## EXERCISE
Retype only what runs from the line with "Transcript: so what" through the end of the entries, exactly and in full, but omit any picture you find.

## MATERIAL SUPPLIED
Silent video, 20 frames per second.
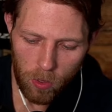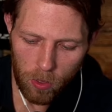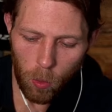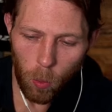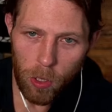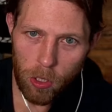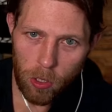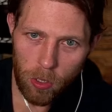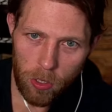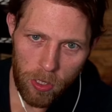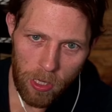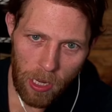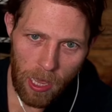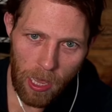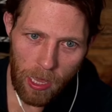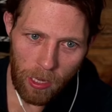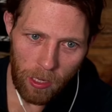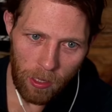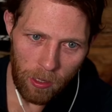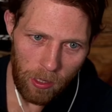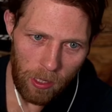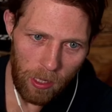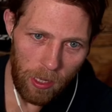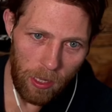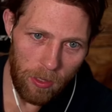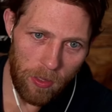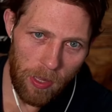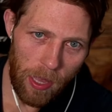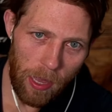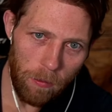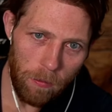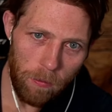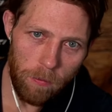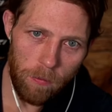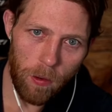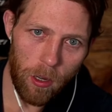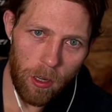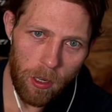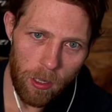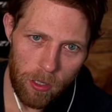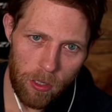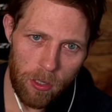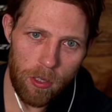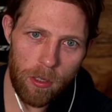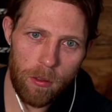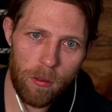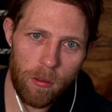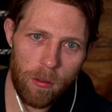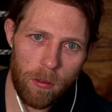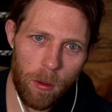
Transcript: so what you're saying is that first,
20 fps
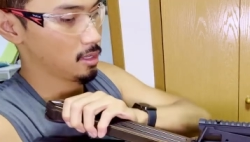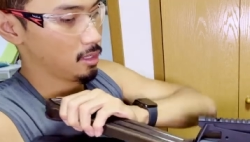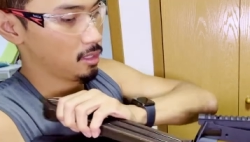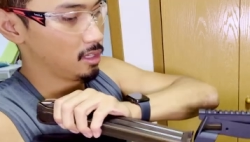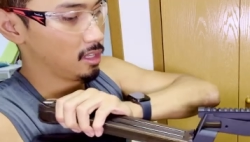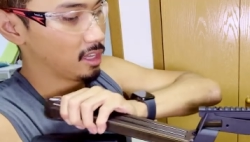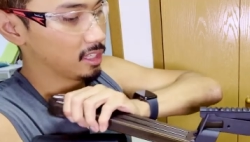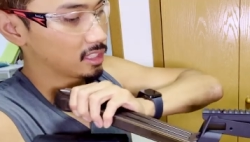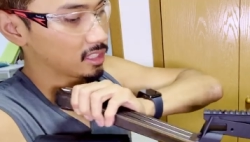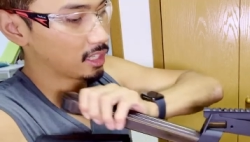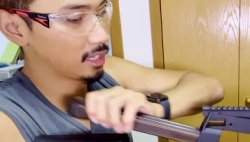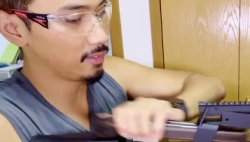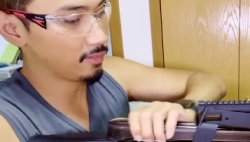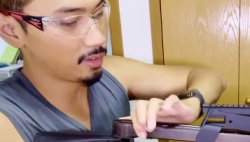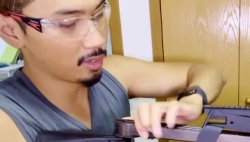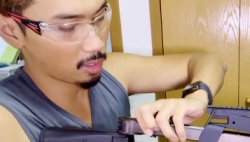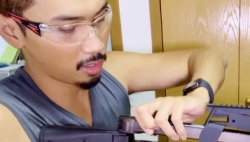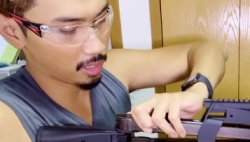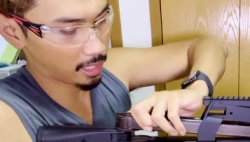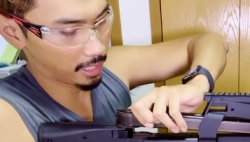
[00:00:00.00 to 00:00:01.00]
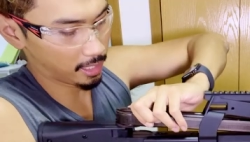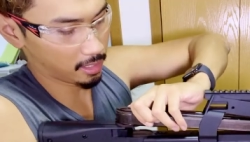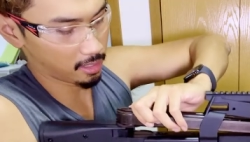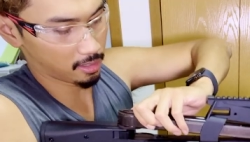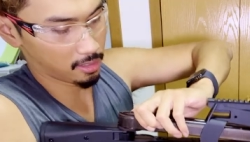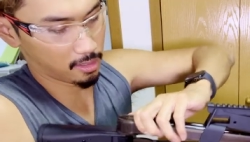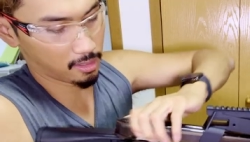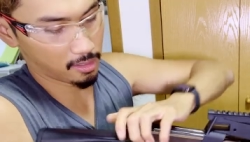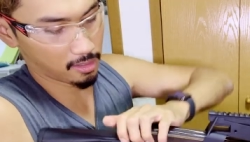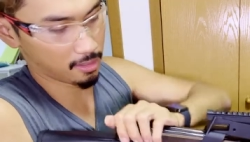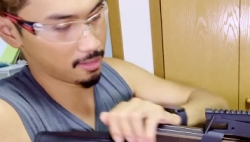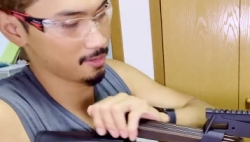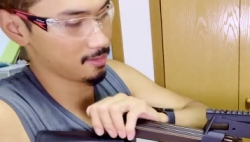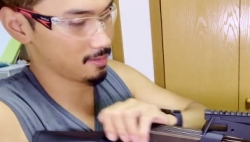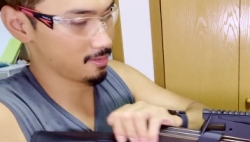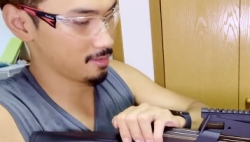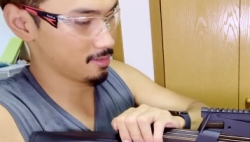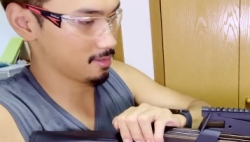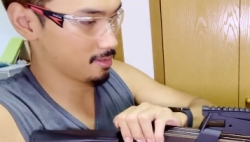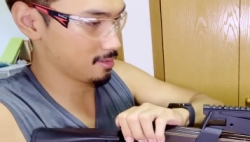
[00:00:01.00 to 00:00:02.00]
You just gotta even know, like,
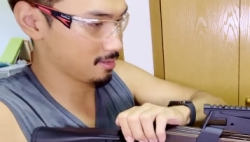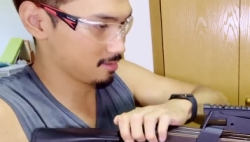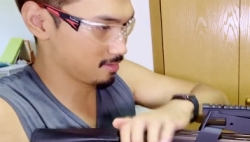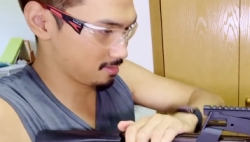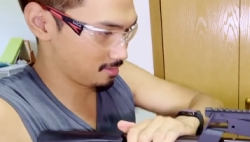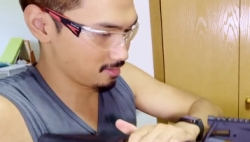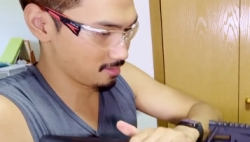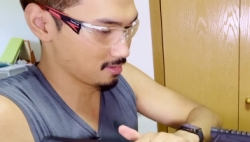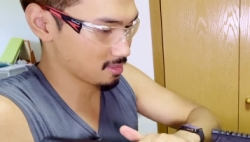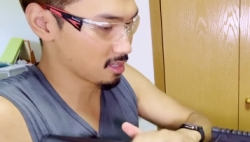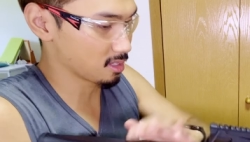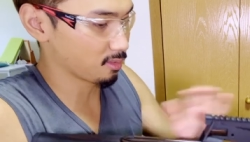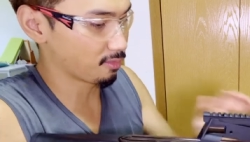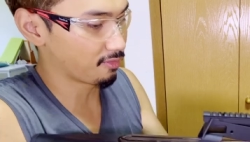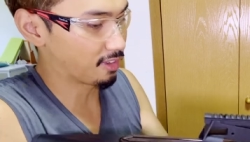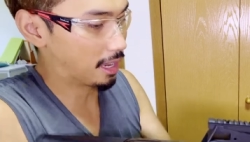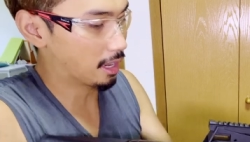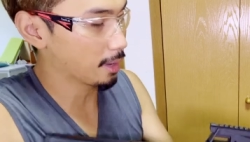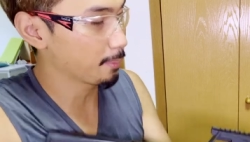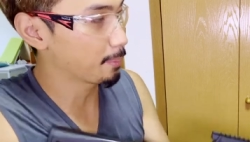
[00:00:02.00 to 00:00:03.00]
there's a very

## TASK RESPONSE
Transcript: so what you're saying is that first,
20 fps
[00:00:00.00 to 00:00:01.00]
[00:00:01.00 to 00:00:02.00]
You just gotta even know, like,
[00:00:02.00 to 00:00:03.00]
there's a very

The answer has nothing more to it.